* _ASSIGNED TASK_
What you return must match the records word for word, except that images are dropped.

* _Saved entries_
────────────────────
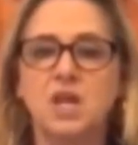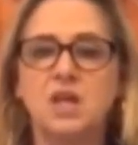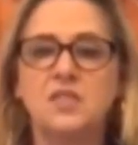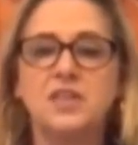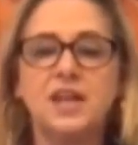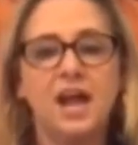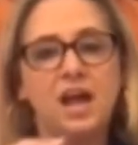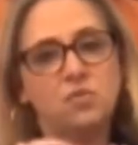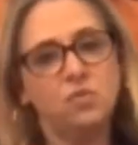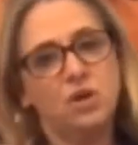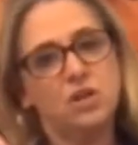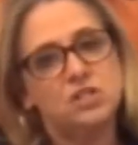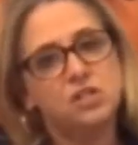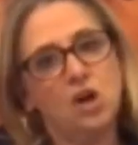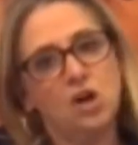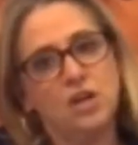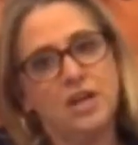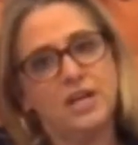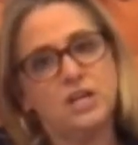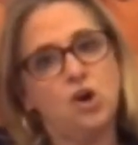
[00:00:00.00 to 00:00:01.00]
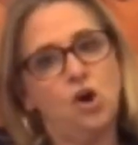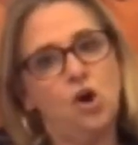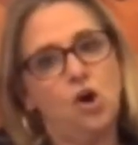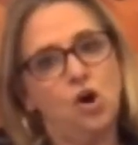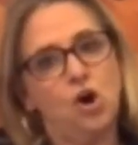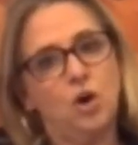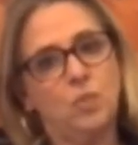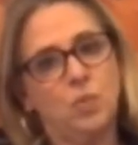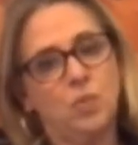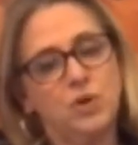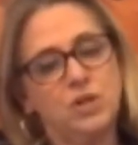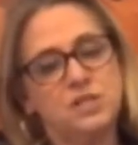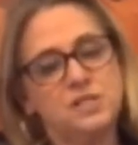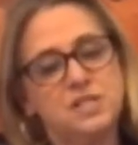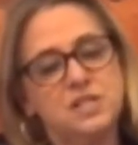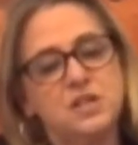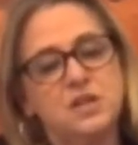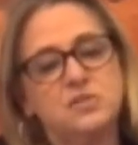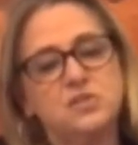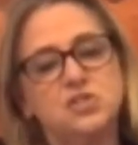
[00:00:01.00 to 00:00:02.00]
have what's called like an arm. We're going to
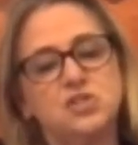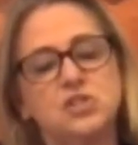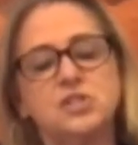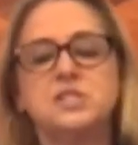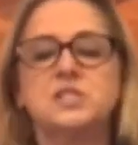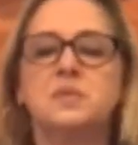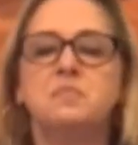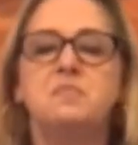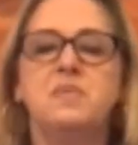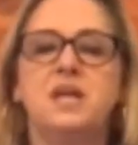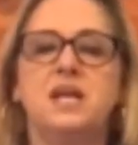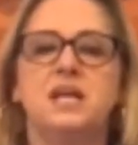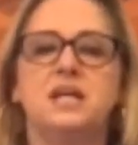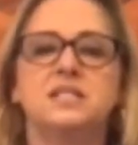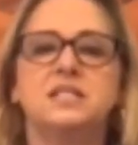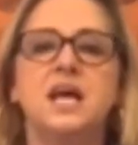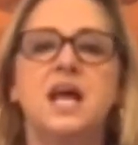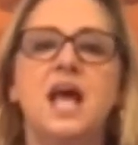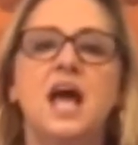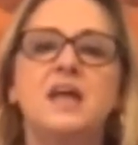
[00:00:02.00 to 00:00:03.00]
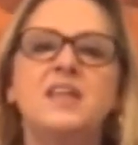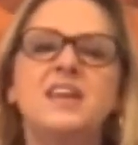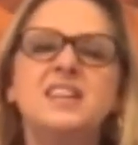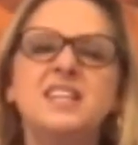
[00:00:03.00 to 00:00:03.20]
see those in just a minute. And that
────────────────────
* _RESPONSE TO THE EXERCISE_
[00:00:00.00 to 00:00:01.00]
[00:00:01.00 to 00:00:02.00]
have what's called like an arm. We're going to
[00:00:02.00 to 00:00:03.00]
[00:00:03.00 to 00:00:03.20]
see those in just a minute. And that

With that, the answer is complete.